§ **Action item**:
Where the listing shows an image, skip it and output all other material unchanged.

+ + + + + + +

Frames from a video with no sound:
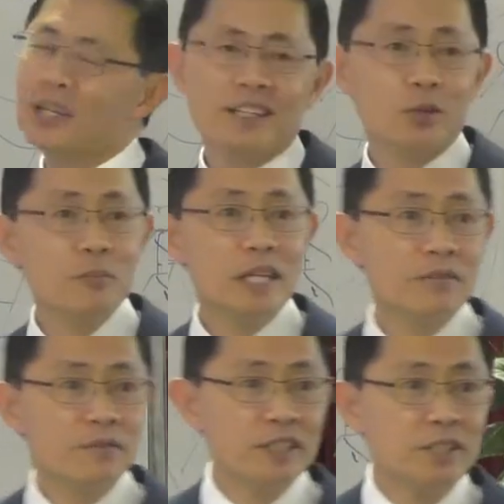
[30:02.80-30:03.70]
on now, don't
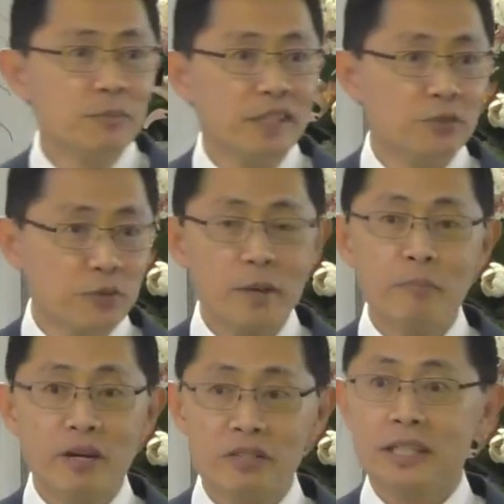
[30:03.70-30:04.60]
believe in virgin birth. It's very
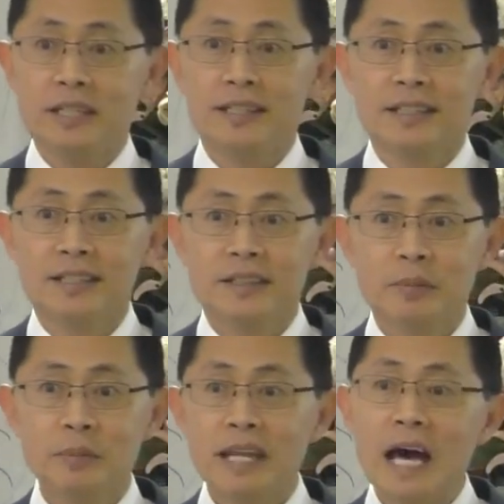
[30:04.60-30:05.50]
embarrassing.
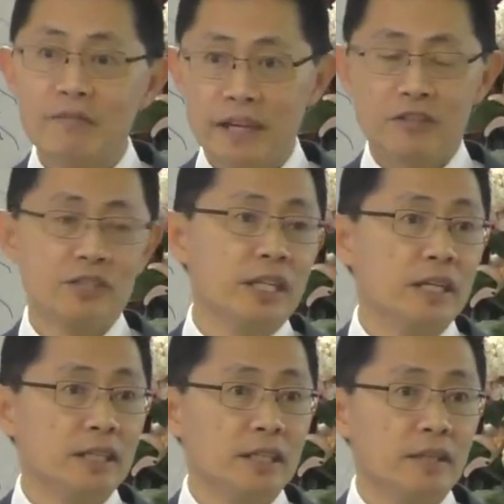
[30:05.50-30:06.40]
People laugh at
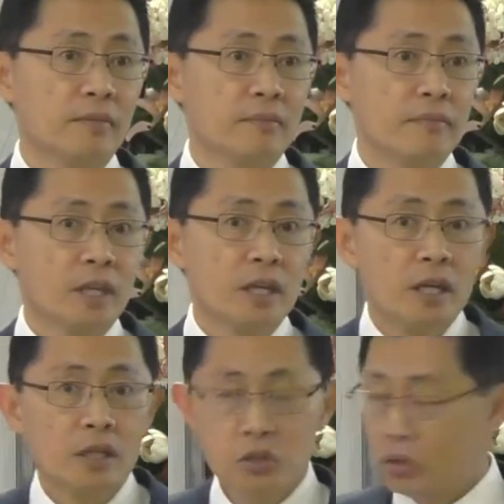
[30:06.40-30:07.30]
Christianity.
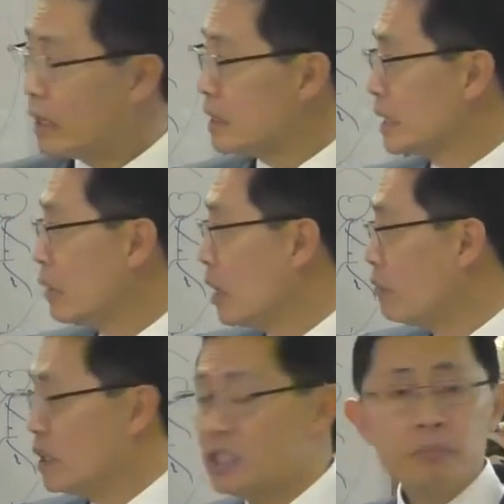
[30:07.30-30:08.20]
Do you understand why
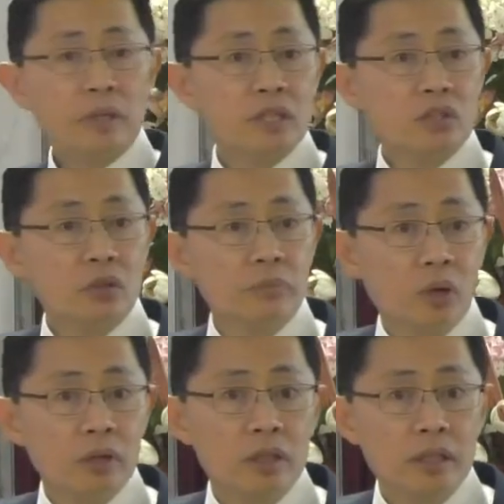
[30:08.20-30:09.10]
virgin birth is so
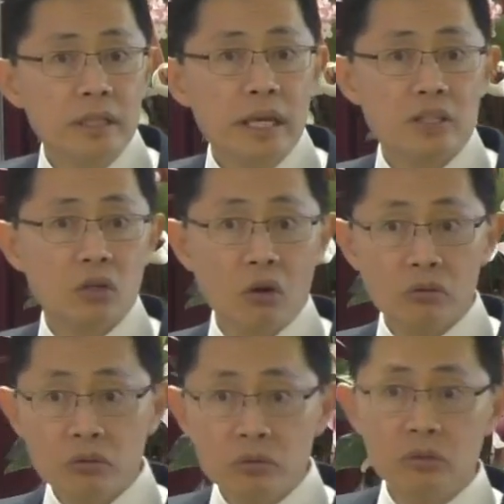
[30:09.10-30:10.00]
important? It has all
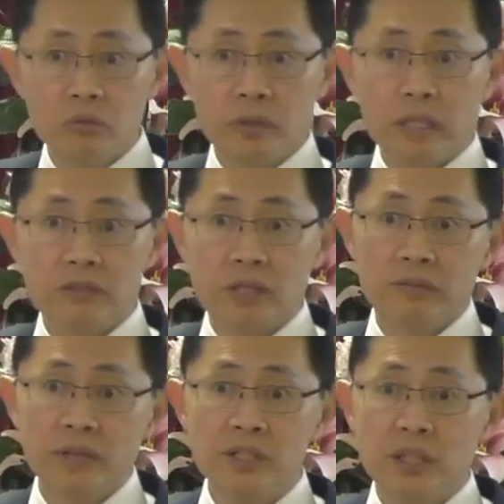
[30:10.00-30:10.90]
to do with our
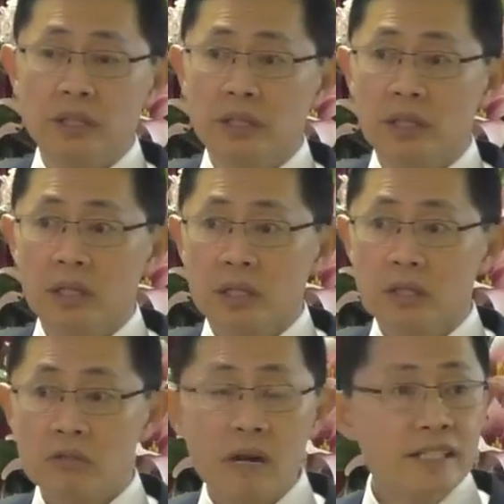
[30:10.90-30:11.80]
salvation.
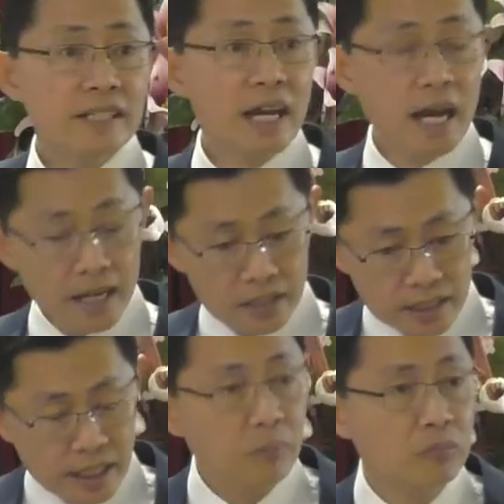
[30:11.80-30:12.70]
Christ said, I
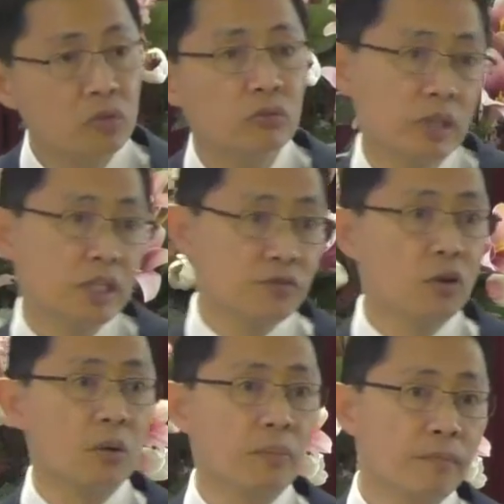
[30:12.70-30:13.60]
come through this
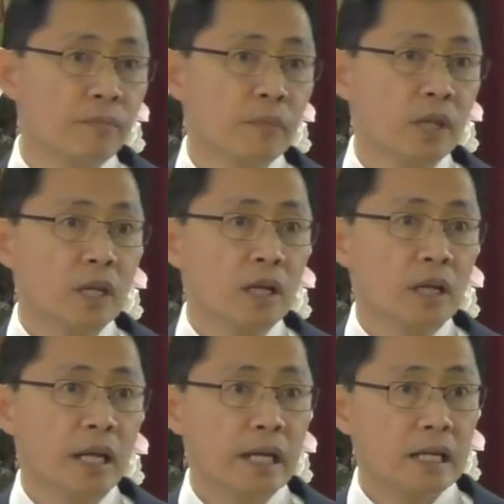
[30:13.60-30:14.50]
form.
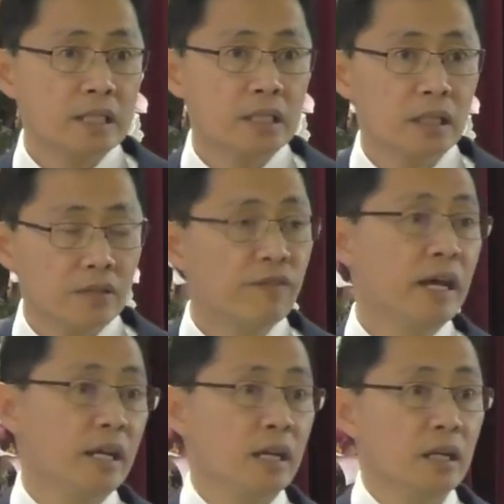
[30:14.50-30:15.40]
Let us
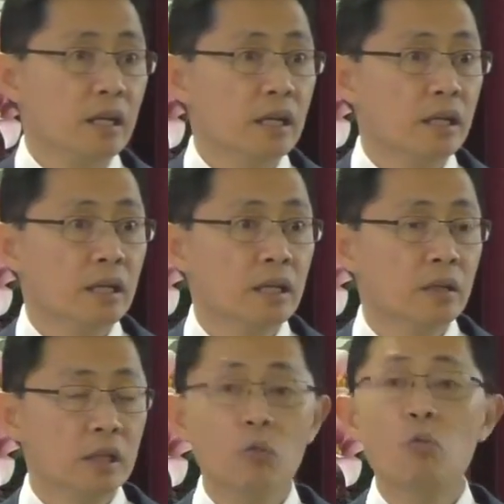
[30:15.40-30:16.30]
defend
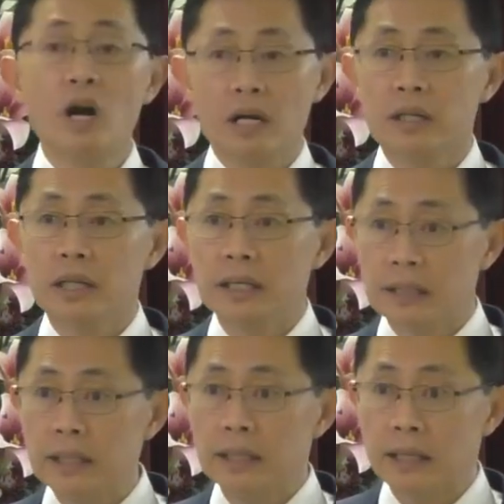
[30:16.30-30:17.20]
the work that
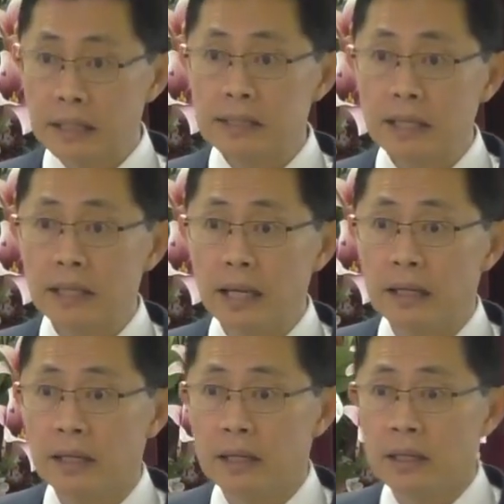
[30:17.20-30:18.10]
he did. Understand that?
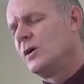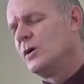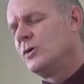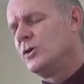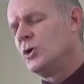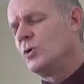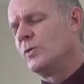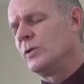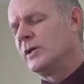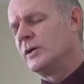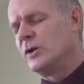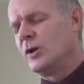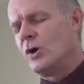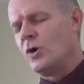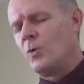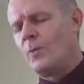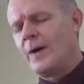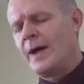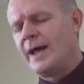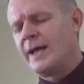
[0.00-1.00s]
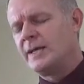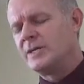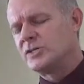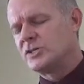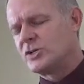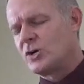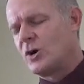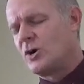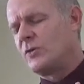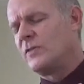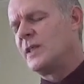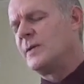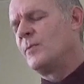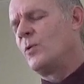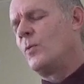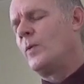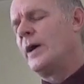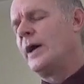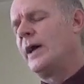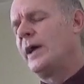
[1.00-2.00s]
you will in no ways turn them
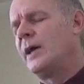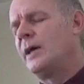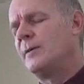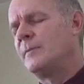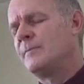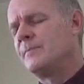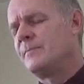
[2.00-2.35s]
away.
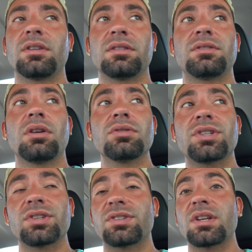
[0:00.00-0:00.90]

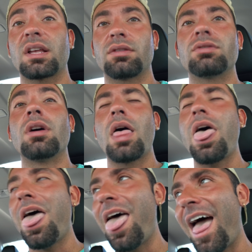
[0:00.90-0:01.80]
dosage
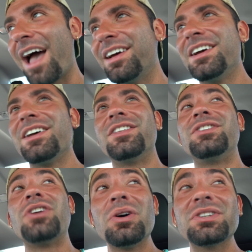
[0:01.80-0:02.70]
the
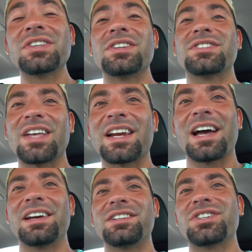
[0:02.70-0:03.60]
dosage that I
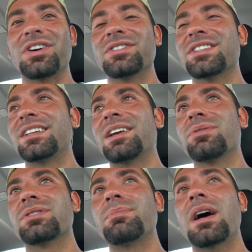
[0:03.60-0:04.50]
had chosen, it
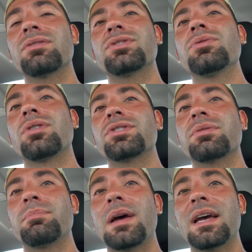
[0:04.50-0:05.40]
was about
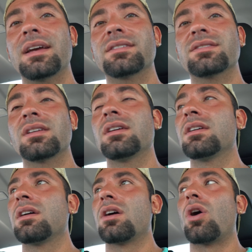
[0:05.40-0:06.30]
200 megs
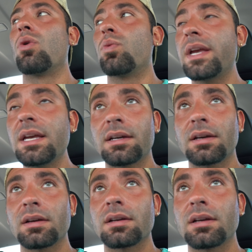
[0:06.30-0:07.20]
a week.
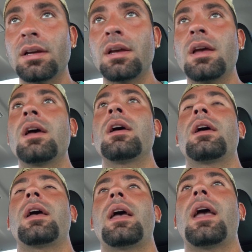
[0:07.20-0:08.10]

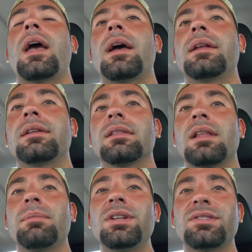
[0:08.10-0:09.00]
And
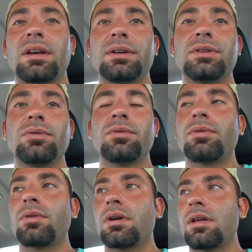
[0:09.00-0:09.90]
let me tell
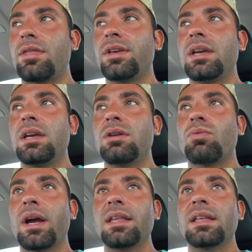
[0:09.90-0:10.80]
you, the
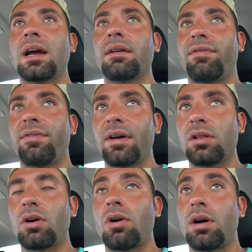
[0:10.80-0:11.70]
way that I
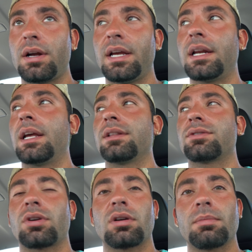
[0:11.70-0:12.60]
felt on it in
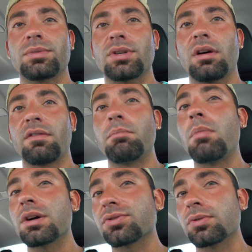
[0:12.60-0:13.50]
terms of
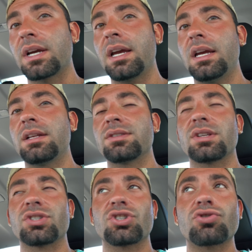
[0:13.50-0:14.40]
muscle gains
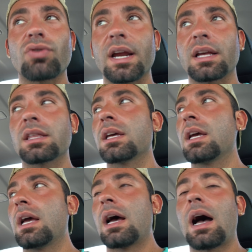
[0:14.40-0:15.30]
and strength,
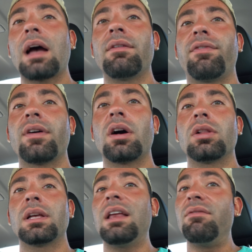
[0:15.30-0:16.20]
I
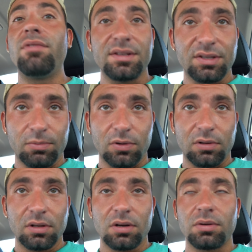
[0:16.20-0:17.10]
felt invincible.
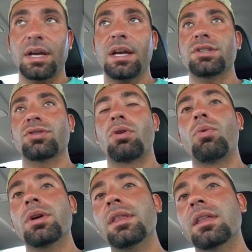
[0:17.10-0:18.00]
Okay, so
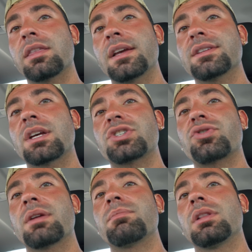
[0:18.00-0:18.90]
one of the things that
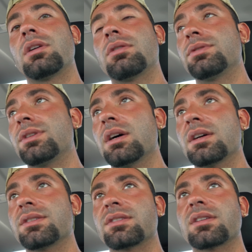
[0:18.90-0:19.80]
Trenbolone
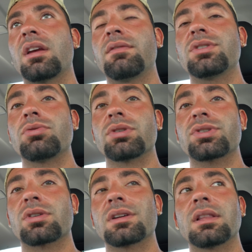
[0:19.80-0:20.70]
does is it gives you a
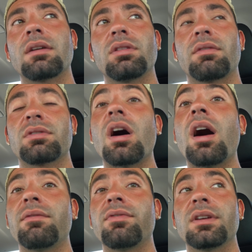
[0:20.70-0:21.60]
certain level of
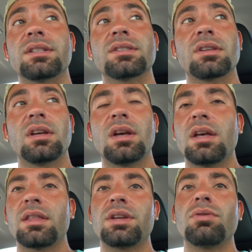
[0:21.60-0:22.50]
confidence
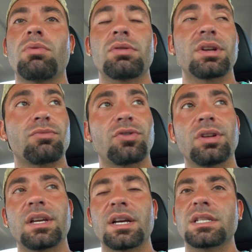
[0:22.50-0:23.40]
that you won't
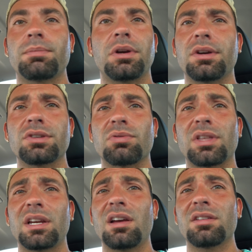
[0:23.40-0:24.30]
really experience with
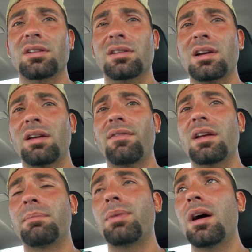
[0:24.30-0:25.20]
any other kind of
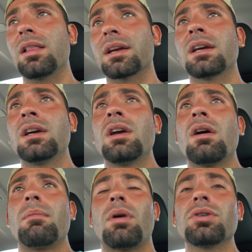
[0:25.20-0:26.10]
anabolic.
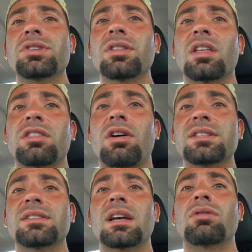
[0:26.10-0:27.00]
Most of the
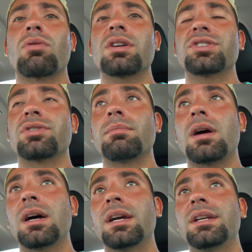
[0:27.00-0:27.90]
thoughts that cross your
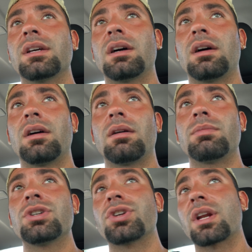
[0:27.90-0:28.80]
mind,
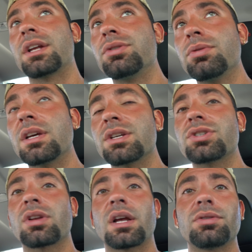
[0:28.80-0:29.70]
should I do this,
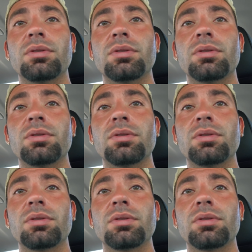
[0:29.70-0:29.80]
should I do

+ + + + + + +

§ **Worked solution**:
Frames from a video with no sound:
[30:02.80-30:03.70]
on now, don't
[30:03.70-30:04.60]
believe in virgin birth. It's very
[30:04.60-30:05.50]
embarrassing.
[30:05.50-30:06.40]
People laugh at
[30:06.40-30:07.30]
Christianity.
[30:07.30-30:08.20]
Do you understand why
[30:08.20-30:09.10]
virgin birth is so
[30:09.10-30:10.00]
important? It has all
[30:10.00-30:10.90]
to do with our
[30:10.90-30:11.80]
salvation.
[30:11.80-30:12.70]
Christ said, I
[30:12.70-30:13.60]
come through this
[30:13.60-30:14.50]
form.
[30:14.50-30:15.40]
Let us
[30:15.40-30:16.30]
defend
[30:16.30-30:17.20]
the work that
[30:17.20-30:18.10]
he did. Understand that?
[0.00-1.00s]
[1.00-2.00s]
you will in no ways turn them
[2.00-2.35s]
away.
[0:00.00-0:00.90]

[0:00.90-0:01.80]
dosage
[0:01.80-0:02.70]
the
[0:02.70-0:03.60]
dosage that I
[0:03.60-0:04.50]
had chosen, it
[0:04.50-0:05.40]
was about
[0:05.40-0:06.30]
200 megs
[0:06.30-0:07.20]
a week.
[0:07.20-0:08.10]

[0:08.10-0:09.00]
And
[0:09.00-0:09.90]
let me tell
[0:09.90-0:10.80]
you, the
[0:10.80-0:11.70]
way that I
[0:11.70-0:12.60]
felt on it in
[0:12.60-0:13.50]
terms of
[0:13.50-0:14.40]
muscle gains
[0:14.40-0:15.30]
and strength,
[0:15.30-0:16.20]
I
[0:16.20-0:17.10]
felt invincible.
[0:17.10-0:18.00]
Okay, so
[0:18.00-0:18.90]
one of the things that
[0:18.90-0:19.80]
Trenbolone
[0:19.80-0:20.70]
does is it gives you a
[0:20.70-0:21.60]
certain level of
[0:21.60-0:22.50]
confidence
[0:22.50-0:23.40]
that you won't
[0:23.40-0:24.30]
really experience with
[0:24.30-0:25.20]
any other kind of
[0:25.20-0:26.10]
anabolic.
[0:26.10-0:27.00]
Most of the
[0:27.00-0:27.90]
thoughts that cross your
[0:27.90-0:28.80]
mind,
[0:28.80-0:29.70]
should I do this,
[0:29.70-0:29.80]
should I do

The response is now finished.